人生が変わった、という存在はリアルでは一人。
いわゆる〝推し〟となったその人を、追いかけることが生活の基盤になった。
そうして約二十年。生きる理由があったのは、良かった事だと思う。
もう昔ほどの情熱は無いけれど、それでも推しとなったその人の表現は何でも一通りチェックはしたくなる。
そんな「特別な存在」は、実は三次元でも二次元でも関係無い気がする。
実在しない、フィクションの世界のキャラクターでも私の人生に影響を与えて〝推し〟となった人はいる。
彼が発した言葉、彼の行動、その全てが知りたい。
そんな存在がいることは、幸せな事なのだろう。
END
「特別な存在」
この国の平均寿命の半分近くの人生を消費してきて、それを一言で表すとしたらコレになると思う。
〝バカみたい〟
いわゆる真面目な方だったと思う。
先生にタメ口をきく事もなく、制服のスカートの丈をいじることも、髪を染めることもなく、嫌いな学校行事も我慢して参加した。
卒業時の記憶はほとんどない。
中学の友人は顔も思い出せないし、ただ一人の親友以外、高校の同級生がどうなったかも知らない。
高校での就職活動はことごとく失敗した。
面接では趣味は絵を描くことと話したら「でくのぼうみたいなのか」とバカにされた。
そうして就職は諦めて専門学校に行ったがそこでもうまくいかず、結局非正規でなんとか生きている。
「万引きして親に怒られた」と言っていた二つ年下の近所の男は高校卒業後、無事に正社員になったらしい。「なんだそれ」と思った。
上手く立ち回れる人間、というのはどこにもいる。
そういう話を見聞きするたびに自分の人生を振り返り、「バカみたい」と思う。
それでも自分の性格を、考え方を、生活習慣を変えられないのだから、やっぱり「バカみたい」なんだろう。
END
「バカみたい」
こんなに沢山の人がいるのに、私の事を知っているのは君ただ一人。
こんなに人で溢れているのに、私の目に映るのはお前だけ。
都会の雑踏。すれ違う人の群れはみんなモノクロで、耳に入る音も意味を成さないノイズでしかない。
砂漠に一人でいるのと大して変わらないようなこの街で、ただ一人色彩を、意味のある音を、私にもたらしてくれる人。
灰色の海を一人で漂うようにして街をさまよっていた私に、眩い色彩と意味を成す声をもたらした男。
「会いたかった」
同時に呟いた言葉の奥に、隠された意図はきっと正反対なのだろう。
でも、それでも。
君が。
お前が。
きっと私の生きる意味になる。
END
「二人ぼっち」
夢は願望の表れだとか、夢は深層心理を見せるとか、まぁ色々言われているね。
じゃあ、夢で自在に動ける私は、どんな願望を抱いているのだろう? 私は深層心理で何を考えているのかな? 夢を介して君にこうして会いに来ている私は、何を考えているのだろう?
むせかえる花の香り。
昼でも夜でもない時間。
君を招いて、こうして会って、また現実に送り返す。
私はいったい、何がしたいんだろうね?
おかしいだろう?
他人のことはよぉく分かるのに、自分のことはてんで分からないんだ。ただ、ね。
君の感情の一欠片·····それを垣間見るたびに、ココがちょっと、軋んだみたいな音がするんだ。

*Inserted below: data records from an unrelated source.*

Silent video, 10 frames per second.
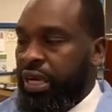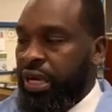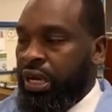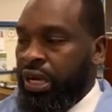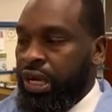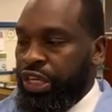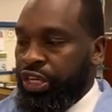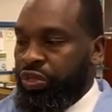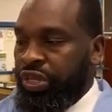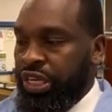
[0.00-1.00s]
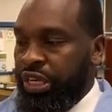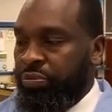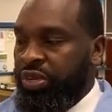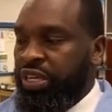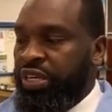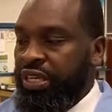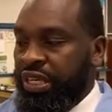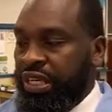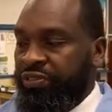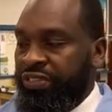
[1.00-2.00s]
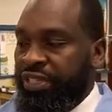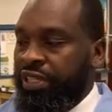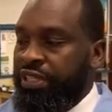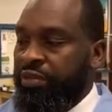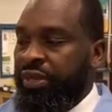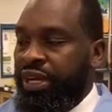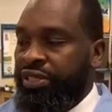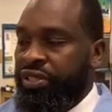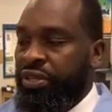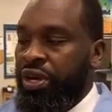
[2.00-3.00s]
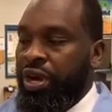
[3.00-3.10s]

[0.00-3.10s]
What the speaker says: you can be a facility manager.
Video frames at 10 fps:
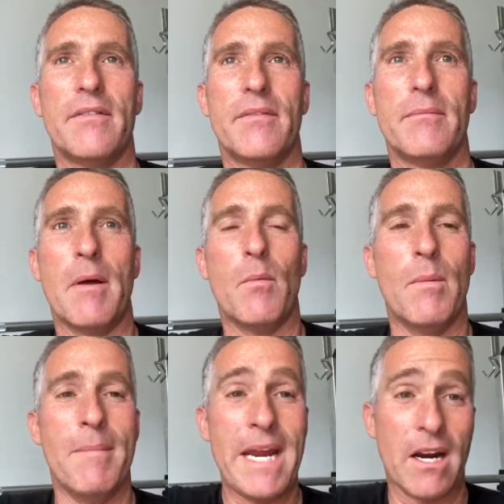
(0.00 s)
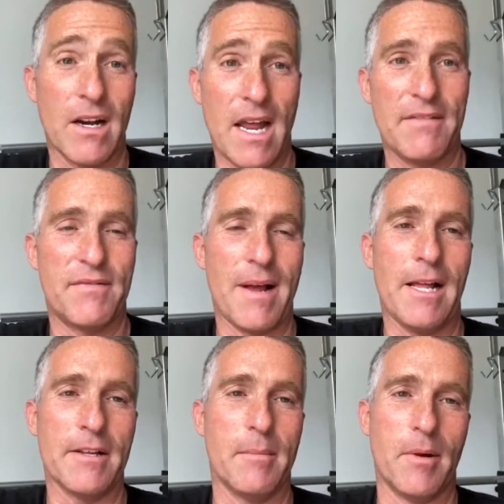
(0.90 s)
that will make our lives
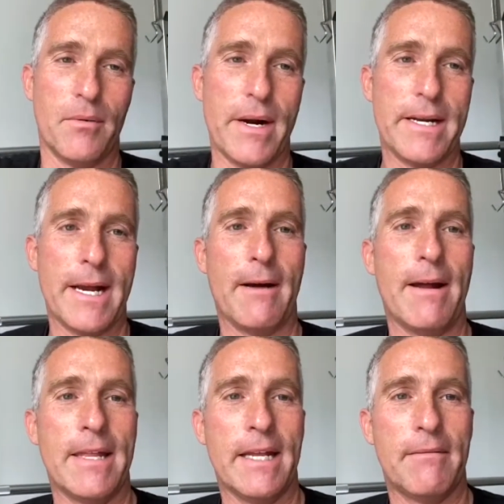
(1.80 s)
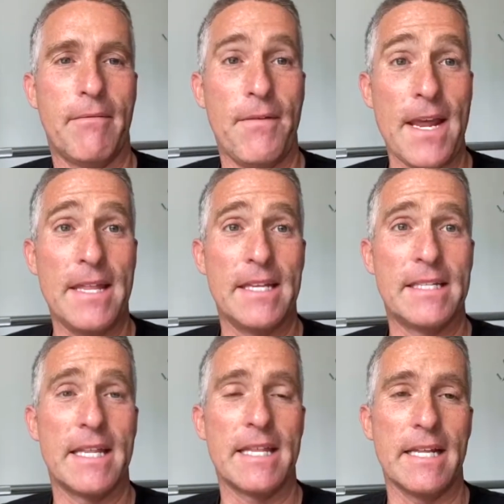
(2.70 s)
valuable right now. I think faith is
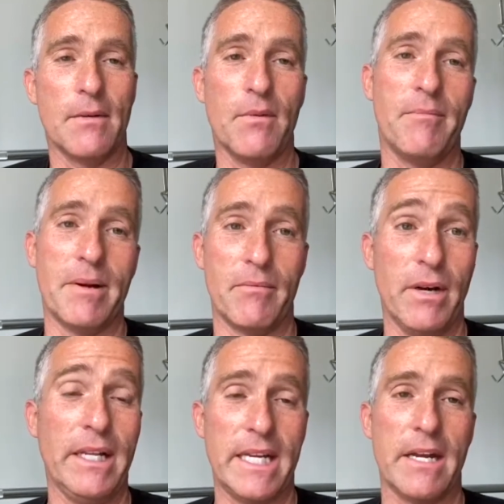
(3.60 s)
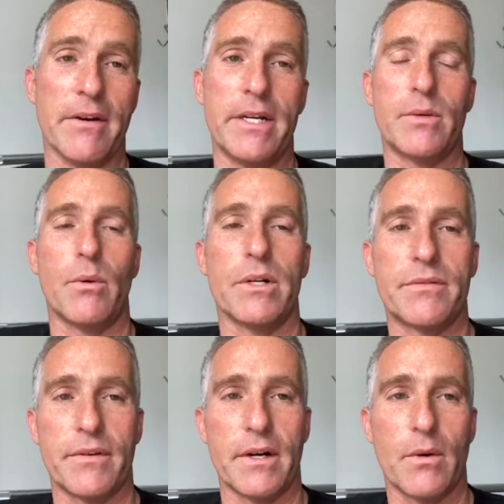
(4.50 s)
the thing that we've been really gearing towards
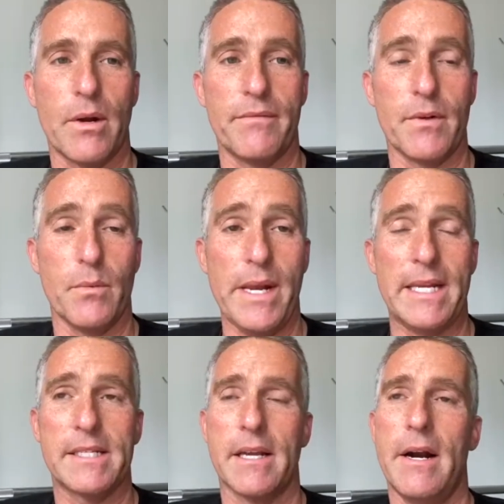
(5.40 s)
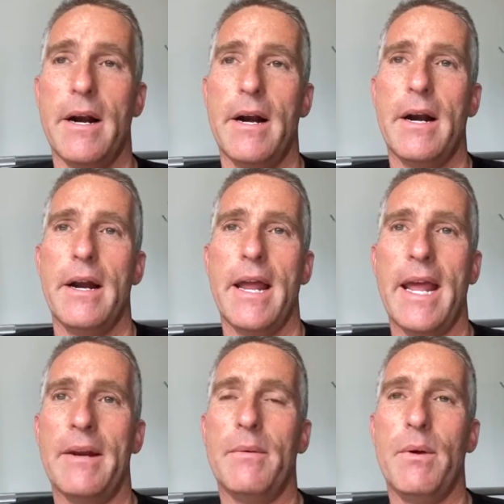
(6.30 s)
for quite a few weeks.
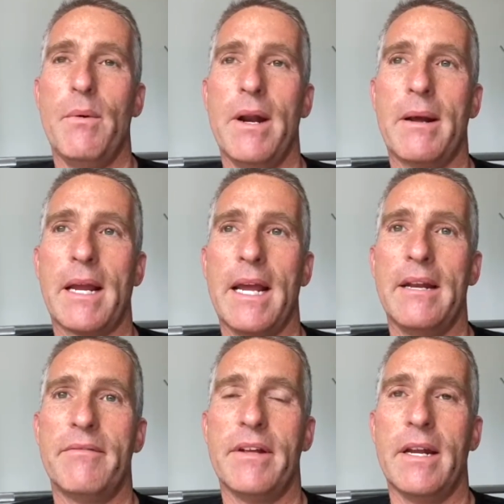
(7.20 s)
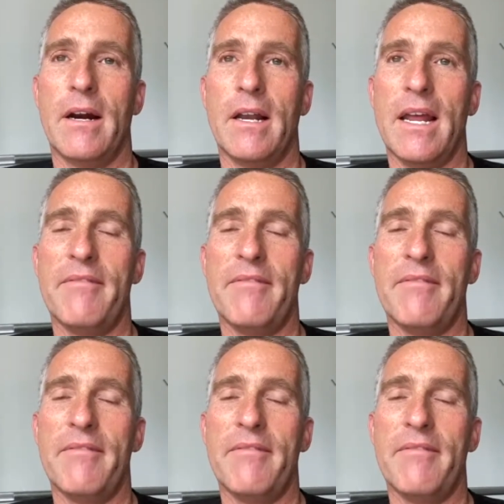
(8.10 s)
And we want to kind of, in our life,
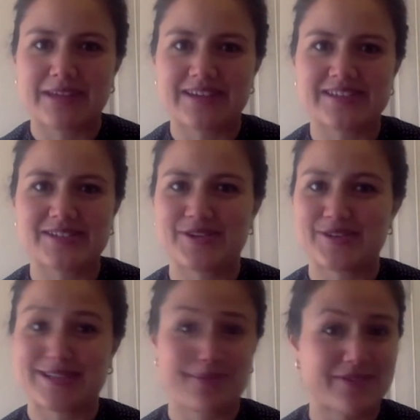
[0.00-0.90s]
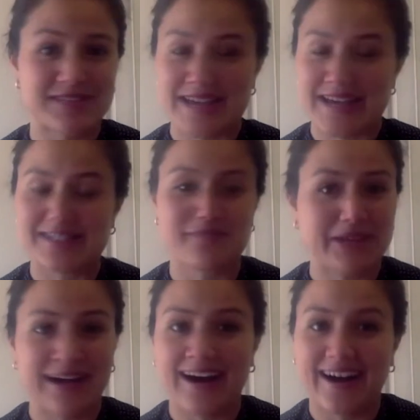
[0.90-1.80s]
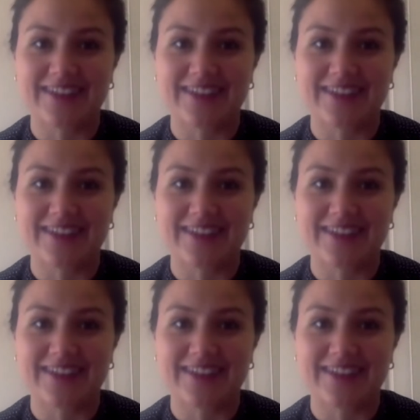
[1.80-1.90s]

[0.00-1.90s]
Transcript: because, you know, some of the days have been hard,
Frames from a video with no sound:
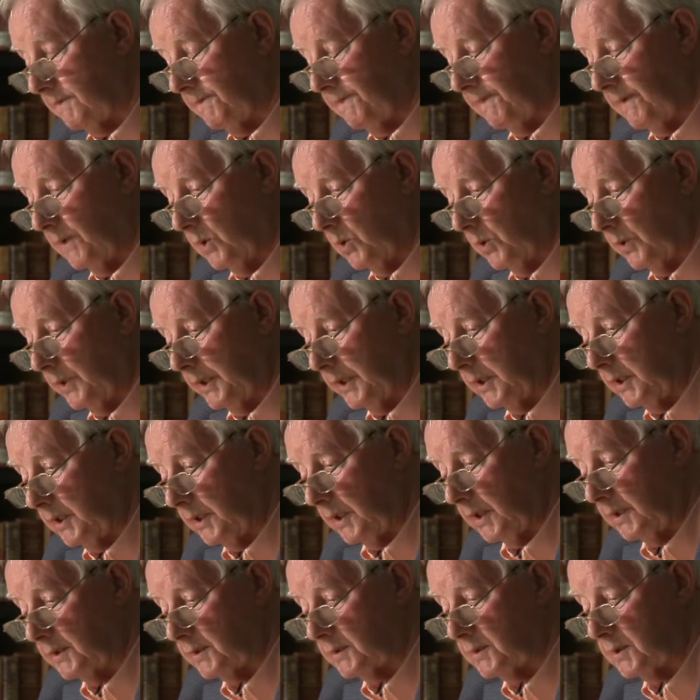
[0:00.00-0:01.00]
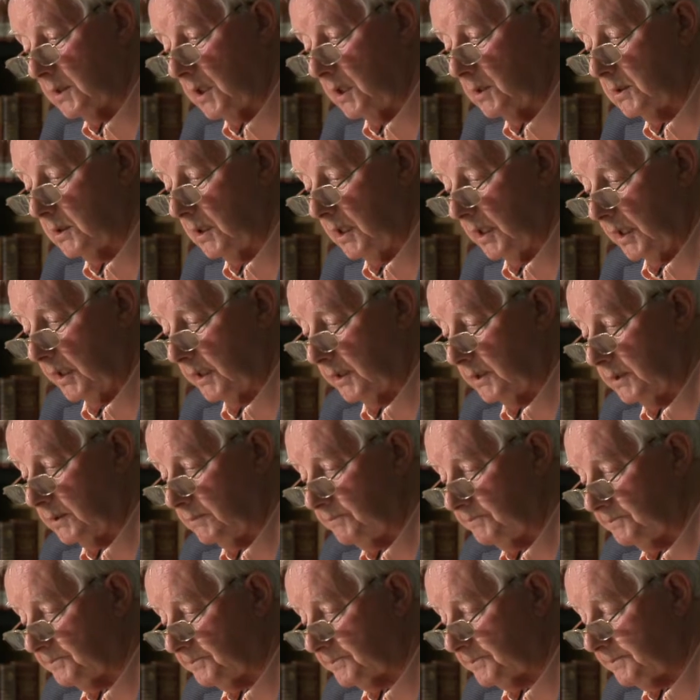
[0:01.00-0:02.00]
flowing and song-like.
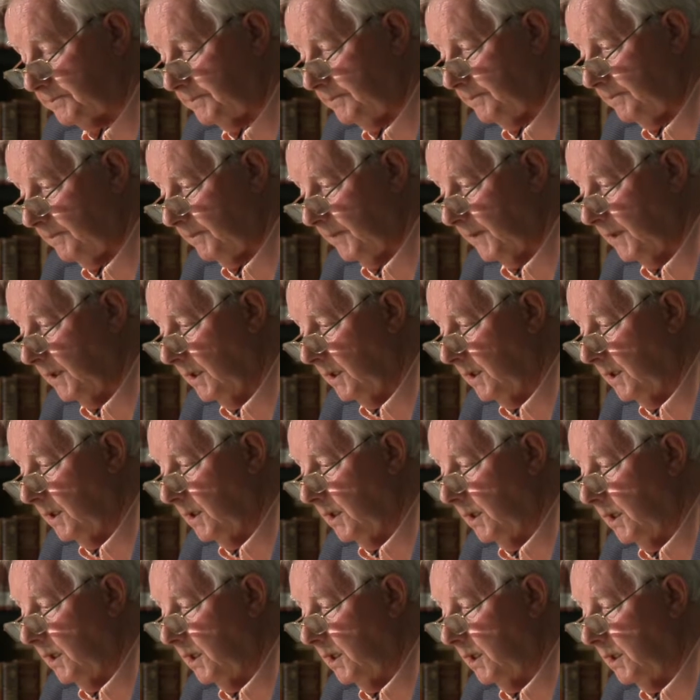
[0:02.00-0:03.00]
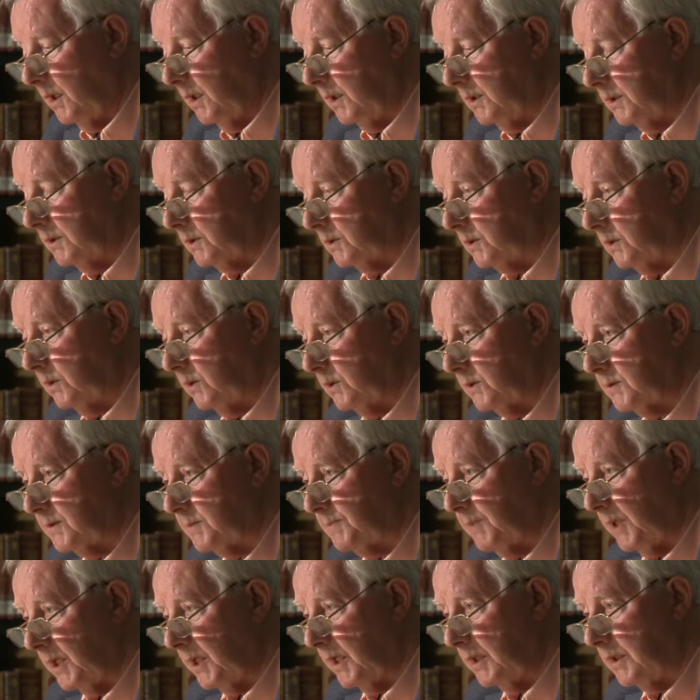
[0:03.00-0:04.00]
Uh, close
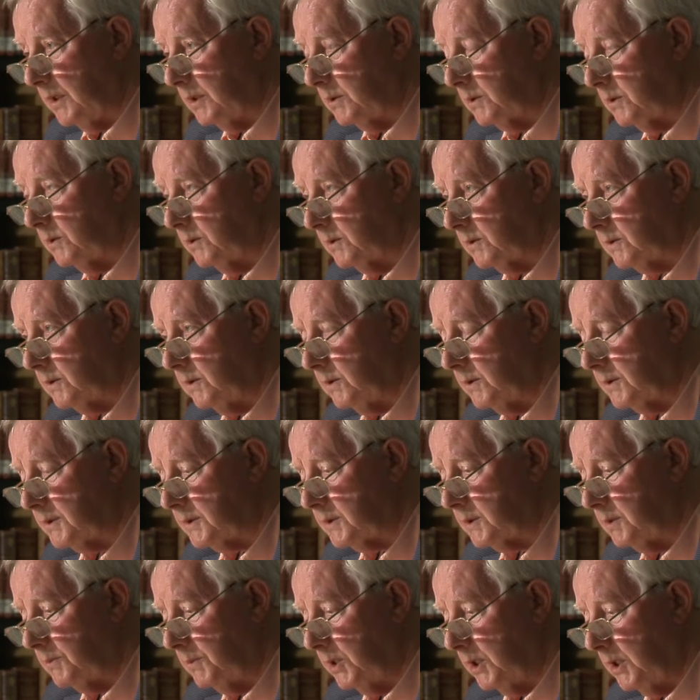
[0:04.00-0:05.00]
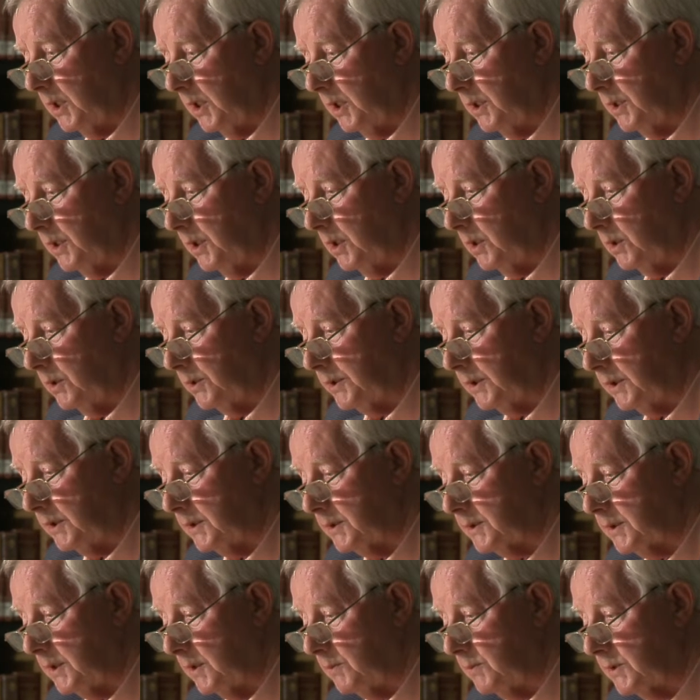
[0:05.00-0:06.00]
by, close to me in the
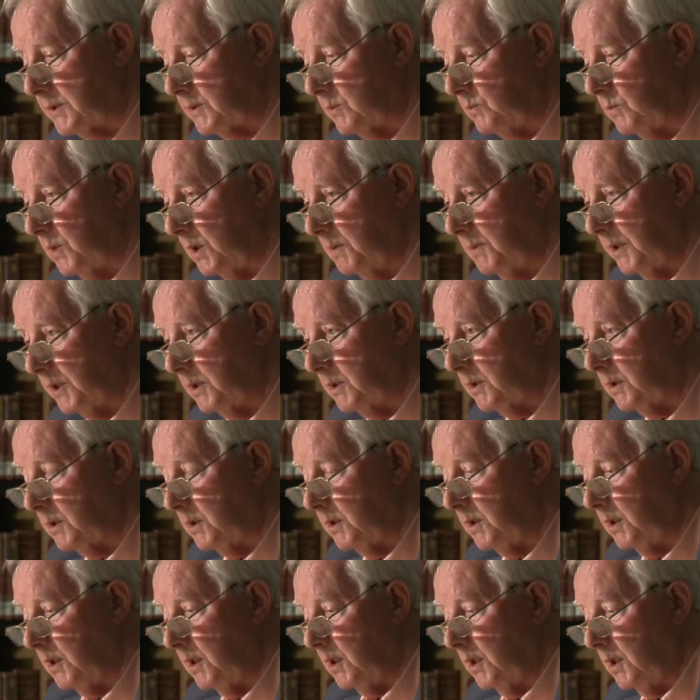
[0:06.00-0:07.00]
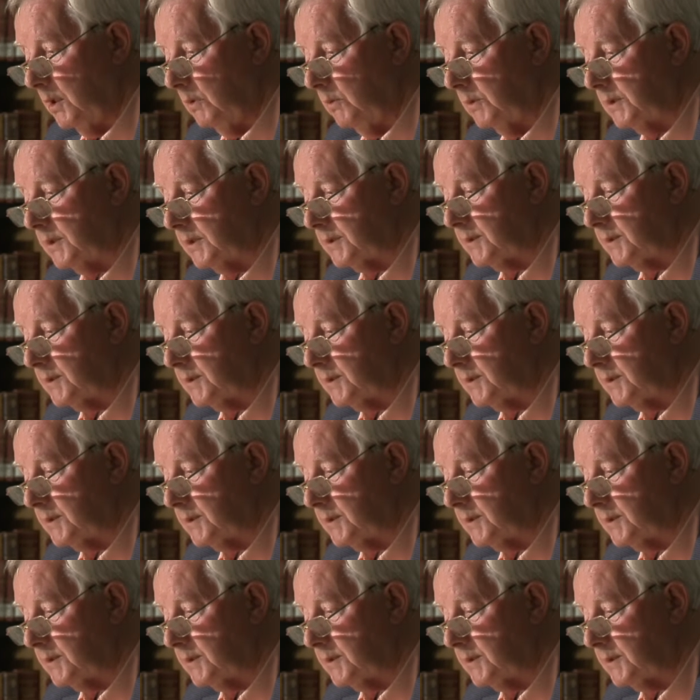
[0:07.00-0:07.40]
audience, there was a woman with a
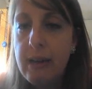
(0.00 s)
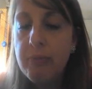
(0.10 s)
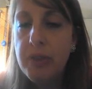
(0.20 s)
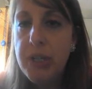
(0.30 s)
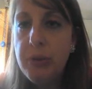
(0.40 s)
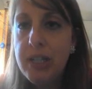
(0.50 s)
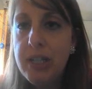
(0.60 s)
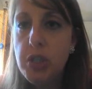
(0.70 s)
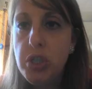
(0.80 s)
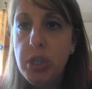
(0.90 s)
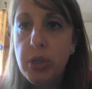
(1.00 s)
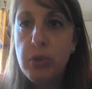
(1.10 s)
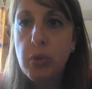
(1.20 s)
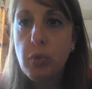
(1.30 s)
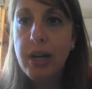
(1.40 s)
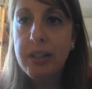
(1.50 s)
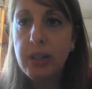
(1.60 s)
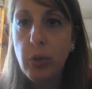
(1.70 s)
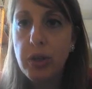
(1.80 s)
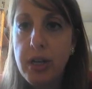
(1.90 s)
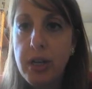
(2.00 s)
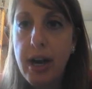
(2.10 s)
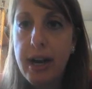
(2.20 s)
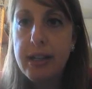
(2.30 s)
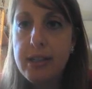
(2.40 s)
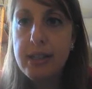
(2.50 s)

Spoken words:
You can choose whether or not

ねえ。夢が醒める前に、君と確かにここでこうして会ったんだと、私だけがわかる印を刻みつけてもいいかい?
END
「夢が醒める前に」
夢にまで見た瞬間。
ついに願いが叶うと、確信めいた気持ちが膨らむ。
いつもより鼓動が早い。頭の奥が熱くなる。
恋にも似たこの感覚。
この瞬間、私の中途半端に長い人生は正にこの瞬間の為にあった。
耐えて、泣いて、呻いて、耐えて耐えて耐えて耐えて、いつか来るこの日の為に学んで、唇を噛んで練習して、何度も何度も繰り返した。
ようやく、ようやく願いが叶う。
絶対に離さないように何重にもテープを巻いて。
絶対に邪魔されないようにあらゆる場所に鍵をかけて。
さぁ、いよいよ。
あとは寝ている彼にめがけて、思いっきり両手を振り上げるだけ。